Each line in the listing below needs to be transcribed exactly.

*** Begin section ***

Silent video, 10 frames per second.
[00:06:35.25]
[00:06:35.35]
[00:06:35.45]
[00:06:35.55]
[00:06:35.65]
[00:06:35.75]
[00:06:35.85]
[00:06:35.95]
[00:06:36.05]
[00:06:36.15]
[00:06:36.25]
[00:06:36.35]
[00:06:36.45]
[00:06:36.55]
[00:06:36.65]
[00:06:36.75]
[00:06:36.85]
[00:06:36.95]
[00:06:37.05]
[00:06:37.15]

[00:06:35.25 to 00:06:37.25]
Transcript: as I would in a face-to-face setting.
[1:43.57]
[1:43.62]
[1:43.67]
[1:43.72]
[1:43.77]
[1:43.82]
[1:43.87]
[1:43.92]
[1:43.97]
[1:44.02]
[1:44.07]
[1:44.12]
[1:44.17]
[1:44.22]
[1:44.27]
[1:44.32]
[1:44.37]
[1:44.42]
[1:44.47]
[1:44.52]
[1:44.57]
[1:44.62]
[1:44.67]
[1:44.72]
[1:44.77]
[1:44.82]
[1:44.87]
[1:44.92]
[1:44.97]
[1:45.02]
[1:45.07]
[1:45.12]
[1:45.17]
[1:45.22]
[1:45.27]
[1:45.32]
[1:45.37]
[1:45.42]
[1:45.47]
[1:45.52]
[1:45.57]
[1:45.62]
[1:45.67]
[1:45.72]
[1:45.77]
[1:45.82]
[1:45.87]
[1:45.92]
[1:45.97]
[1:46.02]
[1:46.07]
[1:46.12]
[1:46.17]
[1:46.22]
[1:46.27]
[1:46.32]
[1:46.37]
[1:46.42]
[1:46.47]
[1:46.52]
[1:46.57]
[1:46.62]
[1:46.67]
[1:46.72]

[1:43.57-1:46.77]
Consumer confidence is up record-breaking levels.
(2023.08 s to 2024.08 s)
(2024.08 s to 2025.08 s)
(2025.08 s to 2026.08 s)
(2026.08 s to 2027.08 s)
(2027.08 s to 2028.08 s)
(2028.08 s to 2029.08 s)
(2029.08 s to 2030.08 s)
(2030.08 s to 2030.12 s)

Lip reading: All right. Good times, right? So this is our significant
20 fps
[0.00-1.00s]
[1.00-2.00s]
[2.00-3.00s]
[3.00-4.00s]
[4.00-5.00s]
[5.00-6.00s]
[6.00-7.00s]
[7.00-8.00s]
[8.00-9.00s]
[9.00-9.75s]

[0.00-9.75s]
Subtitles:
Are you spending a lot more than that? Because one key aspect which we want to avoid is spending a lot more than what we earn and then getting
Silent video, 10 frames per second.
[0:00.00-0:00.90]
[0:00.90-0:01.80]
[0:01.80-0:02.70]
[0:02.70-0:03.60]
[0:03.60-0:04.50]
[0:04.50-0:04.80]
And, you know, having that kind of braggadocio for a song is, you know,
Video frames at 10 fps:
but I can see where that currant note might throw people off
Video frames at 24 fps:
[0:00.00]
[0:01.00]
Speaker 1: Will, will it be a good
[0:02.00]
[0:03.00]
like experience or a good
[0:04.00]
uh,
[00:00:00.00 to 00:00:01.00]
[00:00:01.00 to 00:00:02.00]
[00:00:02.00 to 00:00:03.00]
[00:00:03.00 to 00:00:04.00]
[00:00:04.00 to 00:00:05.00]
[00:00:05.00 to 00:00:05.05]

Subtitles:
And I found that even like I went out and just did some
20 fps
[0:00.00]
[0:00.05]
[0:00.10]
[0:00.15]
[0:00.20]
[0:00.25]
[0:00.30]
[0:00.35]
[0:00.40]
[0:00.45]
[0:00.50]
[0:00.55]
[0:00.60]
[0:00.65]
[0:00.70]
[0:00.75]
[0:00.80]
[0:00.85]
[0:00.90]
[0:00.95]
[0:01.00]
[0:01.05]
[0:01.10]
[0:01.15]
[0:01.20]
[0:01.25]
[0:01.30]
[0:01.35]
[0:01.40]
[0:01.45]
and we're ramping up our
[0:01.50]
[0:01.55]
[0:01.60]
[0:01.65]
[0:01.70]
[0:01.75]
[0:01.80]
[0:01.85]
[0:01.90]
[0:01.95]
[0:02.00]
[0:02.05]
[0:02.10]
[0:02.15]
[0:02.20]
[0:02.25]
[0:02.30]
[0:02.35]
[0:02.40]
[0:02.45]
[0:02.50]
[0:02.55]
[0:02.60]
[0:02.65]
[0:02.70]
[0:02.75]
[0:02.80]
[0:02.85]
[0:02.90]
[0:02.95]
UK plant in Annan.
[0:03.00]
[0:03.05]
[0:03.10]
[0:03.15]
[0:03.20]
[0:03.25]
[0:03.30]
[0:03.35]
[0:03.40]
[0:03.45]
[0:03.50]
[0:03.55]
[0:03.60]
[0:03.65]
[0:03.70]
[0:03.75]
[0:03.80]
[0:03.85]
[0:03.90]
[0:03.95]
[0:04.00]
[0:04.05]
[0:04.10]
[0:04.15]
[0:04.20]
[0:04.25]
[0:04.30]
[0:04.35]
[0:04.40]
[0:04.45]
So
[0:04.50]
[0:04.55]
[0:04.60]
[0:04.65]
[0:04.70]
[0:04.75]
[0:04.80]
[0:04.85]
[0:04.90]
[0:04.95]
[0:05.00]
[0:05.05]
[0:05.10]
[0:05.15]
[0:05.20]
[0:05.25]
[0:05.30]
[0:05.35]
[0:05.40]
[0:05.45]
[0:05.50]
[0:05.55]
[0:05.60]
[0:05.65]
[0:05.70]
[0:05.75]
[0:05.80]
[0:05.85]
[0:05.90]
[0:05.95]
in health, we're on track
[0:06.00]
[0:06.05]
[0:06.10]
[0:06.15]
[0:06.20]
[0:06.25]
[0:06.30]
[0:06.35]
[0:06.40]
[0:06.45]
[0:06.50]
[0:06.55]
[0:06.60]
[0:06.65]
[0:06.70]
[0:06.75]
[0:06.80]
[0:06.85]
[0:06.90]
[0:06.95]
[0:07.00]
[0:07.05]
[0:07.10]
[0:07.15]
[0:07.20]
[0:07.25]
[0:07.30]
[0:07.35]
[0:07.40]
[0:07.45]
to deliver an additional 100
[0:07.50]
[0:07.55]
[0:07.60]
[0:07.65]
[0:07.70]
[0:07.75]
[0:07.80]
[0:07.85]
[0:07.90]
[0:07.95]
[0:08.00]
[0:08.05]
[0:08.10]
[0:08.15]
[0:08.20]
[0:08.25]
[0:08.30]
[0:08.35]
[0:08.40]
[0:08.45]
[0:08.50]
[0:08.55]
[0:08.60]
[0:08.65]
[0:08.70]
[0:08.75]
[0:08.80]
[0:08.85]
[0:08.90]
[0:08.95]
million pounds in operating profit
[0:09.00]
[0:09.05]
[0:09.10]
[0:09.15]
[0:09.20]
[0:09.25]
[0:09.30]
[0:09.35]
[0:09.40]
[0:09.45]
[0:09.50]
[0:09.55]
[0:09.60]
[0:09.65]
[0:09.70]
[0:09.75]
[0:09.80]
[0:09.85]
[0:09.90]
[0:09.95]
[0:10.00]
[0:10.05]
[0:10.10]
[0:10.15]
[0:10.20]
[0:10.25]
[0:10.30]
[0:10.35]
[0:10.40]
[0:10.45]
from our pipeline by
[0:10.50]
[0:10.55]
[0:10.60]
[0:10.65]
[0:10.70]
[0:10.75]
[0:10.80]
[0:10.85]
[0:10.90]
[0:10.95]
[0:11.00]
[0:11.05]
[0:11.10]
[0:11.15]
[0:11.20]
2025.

*** End section ***

#### [WRITTEN SOLUTION]
Silent video, 10 frames per second.
[00:06:35.25]
[00:06:35.35]
[00:06:35.45]
[00:06:35.55]
[00:06:35.65]
[00:06:35.75]
[00:06:35.85]
[00:06:35.95]
[00:06:36.05]
[00:06:36.15]
[00:06:36.25]
[00:06:36.35]
[00:06:36.45]
[00:06:36.55]
[00:06:36.65]
[00:06:36.75]
[00:06:36.85]
[00:06:36.95]
[00:06:37.05]
[00:06:37.15]

[00:06:35.25 to 00:06:37.25]
Transcript: as I would in a face-to-face setting.
[1:43.57]
[1:43.62]
[1:43.67]
[1:43.72]
[1:43.77]
[1:43.82]
[1:43.87]
[1:43.92]
[1:43.97]
[1:44.02]
[1:44.07]
[1:44.12]
[1:44.17]
[1:44.22]
[1:44.27]
[1:44.32]
[1:44.37]
[1:44.42]
[1:44.47]
[1:44.52]
[1:44.57]
[1:44.62]
[1:44.67]
[1:44.72]
[1:44.77]
[1:44.82]
[1:44.87]
[1:44.92]
[1:44.97]
[1:45.02]
[1:45.07]
[1:45.12]
[1:45.17]
[1:45.22]
[1:45.27]
[1:45.32]
[1:45.37]
[1:45.42]
[1:45.47]
[1:45.52]
[1:45.57]
[1:45.62]
[1:45.67]
[1:45.72]
[1:45.77]
[1:45.82]
[1:45.87]
[1:45.92]
[1:45.97]
[1:46.02]
[1:46.07]
[1:46.12]
[1:46.17]
[1:46.22]
[1:46.27]
[1:46.32]
[1:46.37]
[1:46.42]
[1:46.47]
[1:46.52]
[1:46.57]
[1:46.62]
[1:46.67]
[1:46.72]

[1:43.57-1:46.77]
Consumer confidence is up record-breaking levels.
(2023.08 s to 2024.08 s)
(2024.08 s to 2025.08 s)
(2025.08 s to 2026.08 s)
(2026.08 s to 2027.08 s)
(2027.08 s to 2028.08 s)
(2028.08 s to 2029.08 s)
(2029.08 s to 2030.08 s)
(2030.08 s to 2030.12 s)

Lip reading: All right. Good times, right? So this is our significant
20 fps
[0.00-1.00s]
[1.00-2.00s]
[2.00-3.00s]
[3.00-4.00s]
[4.00-5.00s]
[5.00-6.00s]
[6.00-7.00s]
[7.00-8.00s]
[8.00-9.00s]
[9.00-9.75s]

[0.00-9.75s]
Subtitles:
Are you spending a lot more than that? Because one key aspect which we want to avoid is spending a lot more than what we earn and then getting
Silent video, 10 frames per second.
[0:00.00-0:00.90]
[0:00.90-0:01.80]
[0:01.80-0:02.70]
[0:02.70-0:03.60]
[0:03.60-0:04.50]
[0:04.50-0:04.80]
And, you know, having that kind of braggadocio for a song is, you know,
Video frames at 10 fps:
but I can see where that currant note might throw people off
Video frames at 24 fps:
[0:00.00]
[0:01.00]
Speaker 1: Will, will it be a good
[0:02.00]
[0:03.00]
like experience or a good
[0:04.00]
uh,
[00:00:00.00 to 00:00:01.00]
[00:00:01.00 to 00:00:02.00]
[00:00:02.00 to 00:00:03.00]
[00:00:03.00 to 00:00:04.00]
[00:00:04.00 to 00:00:05.00]
[00:00:05.00 to 00:00:05.05]

Subtitles:
And I found that even like I went out and just did some
20 fps
[0:00.00]
[0:00.05]
[0:00.10]
[0:00.15]
[0:00.20]
[0:00.25]
[0:00.30]
[0:00.35]
[0:00.40]
[0:00.45]
[0:00.50]
[0:00.55]
[0:00.60]
[0:00.65]
[0:00.70]
[0:00.75]
[0:00.80]
[0:00.85]
[0:00.90]
[0:00.95]
[0:01.00]
[0:01.05]
[0:01.10]
[0:01.15]
[0:01.20]
[0:01.25]
[0:01.30]
[0:01.35]
[0:01.40]
[0:01.45]
and we're ramping up our
[0:01.50]
[0:01.55]
[0:01.60]
[0:01.65]
[0:01.70]
[0:01.75]
[0:01.80]
[0:01.85]
[0:01.90]
[0:01.95]
[0:02.00]
[0:02.05]
[0:02.10]
[0:02.15]
[0:02.20]
[0:02.25]
[0:02.30]
[0:02.35]
[0:02.40]
[0:02.45]
[0:02.50]
[0:02.55]
[0:02.60]
[0:02.65]
[0:02.70]
[0:02.75]
[0:02.80]
[0:02.85]
[0:02.90]
[0:02.95]
UK plant in Annan.
[0:03.00]
[0:03.05]
[0:03.10]
[0:03.15]
[0:03.20]
[0:03.25]
[0:03.30]
[0:03.35]
[0:03.40]
[0:03.45]
[0:03.50]
[0:03.55]
[0:03.60]
[0:03.65]
[0:03.70]
[0:03.75]
[0:03.80]
[0:03.85]
[0:03.90]
[0:03.95]
[0:04.00]
[0:04.05]
[0:04.10]
[0:04.15]
[0:04.20]
[0:04.25]
[0:04.30]
[0:04.35]
[0:04.40]
[0:04.45]
So
[0:04.50]
[0:04.55]
[0:04.60]
[0:04.65]
[0:04.70]
[0:04.75]
[0:04.80]
[0:04.85]
[0:04.90]
[0:04.95]
[0:05.00]
[0:05.05]
[0:05.10]
[0:05.15]
[0:05.20]
[0:05.25]
[0:05.30]
[0:05.35]
[0:05.40]
[0:05.45]
[0:05.50]
[0:05.55]
[0:05.60]
[0:05.65]
[0:05.70]
[0:05.75]
[0:05.80]
[0:05.85]
[0:05.90]
[0:05.95]
in health, we're on track
[0:06.00]
[0:06.05]
[0:06.10]
[0:06.15]
[0:06.20]
[0:06.25]
[0:06.30]
[0:06.35]
[0:06.40]
[0:06.45]
[0:06.50]
[0:06.55]
[0:06.60]
[0:06.65]
[0:06.70]
[0:06.75]
[0:06.80]
[0:06.85]
[0:06.90]
[0:06.95]
[0:07.00]
[0:07.05]
[0:07.10]
[0:07.15]
[0:07.20]
[0:07.25]
[0:07.30]
[0:07.35]
[0:07.40]
[0:07.45]
to deliver an additional 100
[0:07.50]
[0:07.55]
[0:07.60]
[0:07.65]
[0:07.70]
[0:07.75]
[0:07.80]
[0:07.85]
[0:07.90]
[0:07.95]
[0:08.00]
[0:08.05]
[0:08.10]
[0:08.15]
[0:08.20]
[0:08.25]
[0:08.30]
[0:08.35]
[0:08.40]
[0:08.45]
[0:08.50]
[0:08.55]
[0:08.60]
[0:08.65]
[0:08.70]
[0:08.75]
[0:08.80]
[0:08.85]
[0:08.90]
[0:08.95]
million pounds in operating profit
[0:09.00]
[0:09.05]
[0:09.10]
[0:09.15]
[0:09.20]
[0:09.25]
[0:09.30]
[0:09.35]
[0:09.40]
[0:09.45]
[0:09.50]
[0:09.55]
[0:09.60]
[0:09.65]
[0:09.70]
[0:09.75]
[0:09.80]
[0:09.85]
[0:09.90]
[0:09.95]
[0:10.00]
[0:10.05]
[0:10.10]
[0:10.15]
[0:10.20]
[0:10.25]
[0:10.30]
[0:10.35]
[0:10.40]
[0:10.45]
from our pipeline by
[0:10.50]
[0:10.55]
[0:10.60]
[0:10.65]
[0:10.70]
[0:10.75]
[0:10.80]
[0:10.85]
[0:10.90]
[0:10.95]
[0:11.00]
[0:11.05]
[0:11.10]
[0:11.15]
[0:11.20]
2025.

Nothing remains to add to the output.